EPALogoEnvironmental Protection Agency administrator Scott Pruitt has declared that researchers who receive funding from his agency cannot serve on its scientific advisory committees. “It is very, very important to ensure independence, to ensure that we’re getting advice and counsel independent of the EPA,” Pruitt told reporters Tuesday, according to The Washington Post.

Nearly 10 years ago, I researched the issue of research conflicts of interest for the American Council on Science and Health. My report concluded that

there is very little evidence that alleged conflicts of interests are significantly distorting scientific research, harming consumers and patients or misleading public policy. Most conflicts of interest activists clearly have prior strong ideological commitments against markets and corporations. They view the conflicts of interest campaign as another tool to attack an enterprise which they already despise on other grounds.

Interestingly, in my review of the voluminous conflicts-of-interest literature 10 years ago, I could find no published studies that even attempted to see whether government funding might skew research results in the direction favored by the agency that supported such research.

If there are any such studies out there, please direct my attention toward them now. The topic is certainly worth addressing. As the economists William N. Butos and Thomas J. McQuade argued in 2005,

Scientists’ success in securing funding testifies to their submission of proposals that receive a favorable hearing by the funding agencies. Thus, scientists have an incentive to develop and nurture professional relationships with agency members, advisors, and consultants. Finally, government funding of science, including that associated with military R&D, unavoidably establishes linkages between the funding agencies’ preferences (or legislative charge) and the scientific activity that university and industry researchers perform. These linkages relate to the purposes for which funds are made available, thereby affecting the direction and regulation of scientific research as well as specific protocols for military R&D.

In a column published just when the anti-fracking hysteria was peaking, I asked, “Is Regulatory Science an Oxymoron?” At the conclusion I posed a couple of questions:

Why is it that environmentalists and environmental agency bureaucrats can always gin up studies that show that any activity they oppose and/or want to regulate is dangerous to the environment? On the other hand, why is it that energy producers and energy agency bureaucrats can gin up studies that suggest that the benefits of any activity they favor outweigh the costs?

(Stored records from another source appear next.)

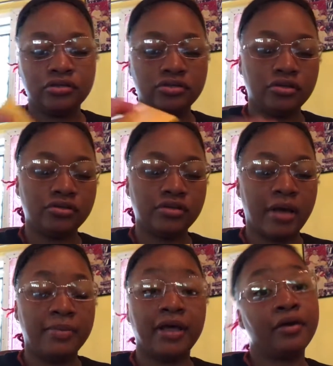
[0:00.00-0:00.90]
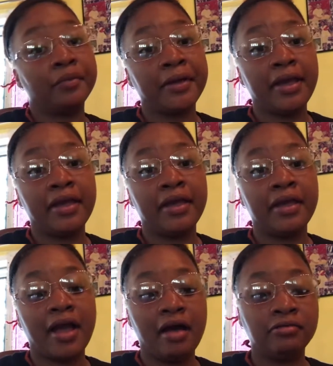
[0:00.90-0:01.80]
So I'm like,
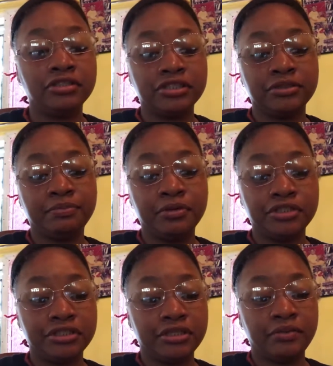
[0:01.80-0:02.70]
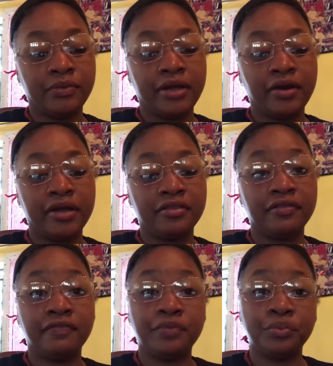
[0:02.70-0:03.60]
okay, I'll just purchase it when I get the
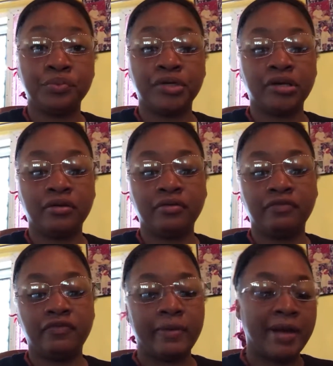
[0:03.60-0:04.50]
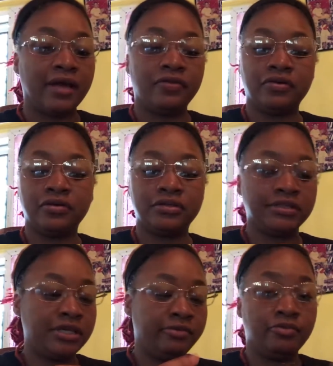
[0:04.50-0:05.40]
phone from either
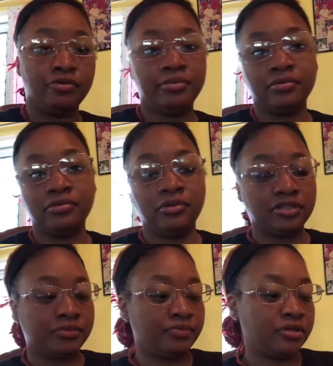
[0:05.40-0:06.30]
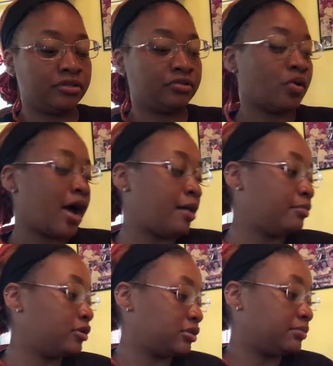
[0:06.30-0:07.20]
T-Mobile or Sprint or
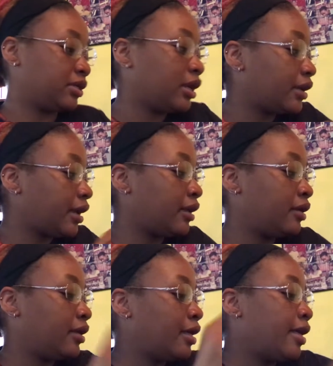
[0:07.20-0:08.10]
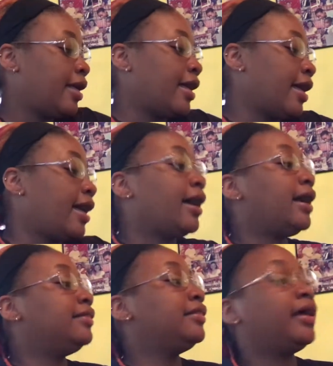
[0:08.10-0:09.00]
Apple or something like that.
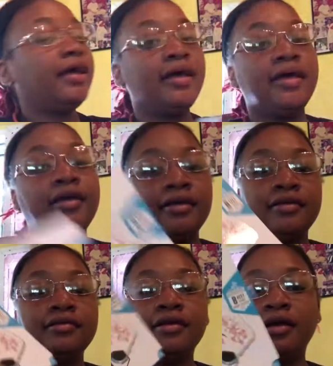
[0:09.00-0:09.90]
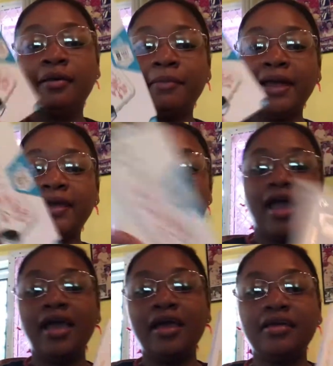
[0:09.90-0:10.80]
And then my
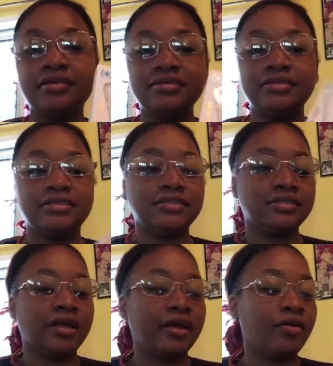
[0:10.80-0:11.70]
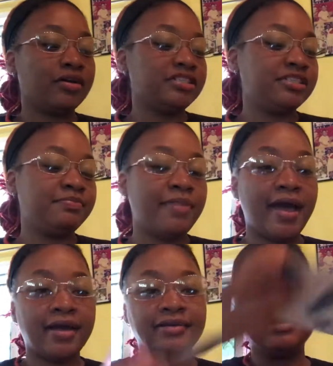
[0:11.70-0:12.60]
case, I got a
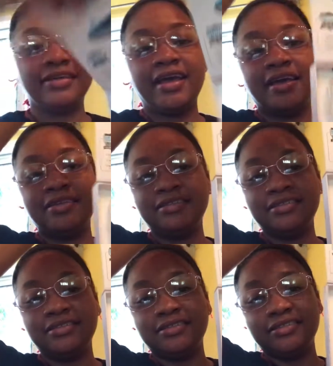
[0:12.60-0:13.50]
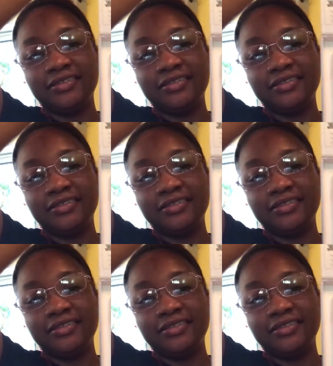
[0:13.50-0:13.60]
spec case.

My tentative answer: Regulatory science is an oxymoron.

In any case, the foregoing is not meant endorse any of the candidates nominated by Pruitt to serve on the EPA’s scientific advisory board. Each will need a case-by-case evaluation; avoiding both government shills and industry shills is a good idea. But Pruitt’s ruling that researchers dependent on agency funding should not serve on EPA advisory committees is not self-evidently wrong.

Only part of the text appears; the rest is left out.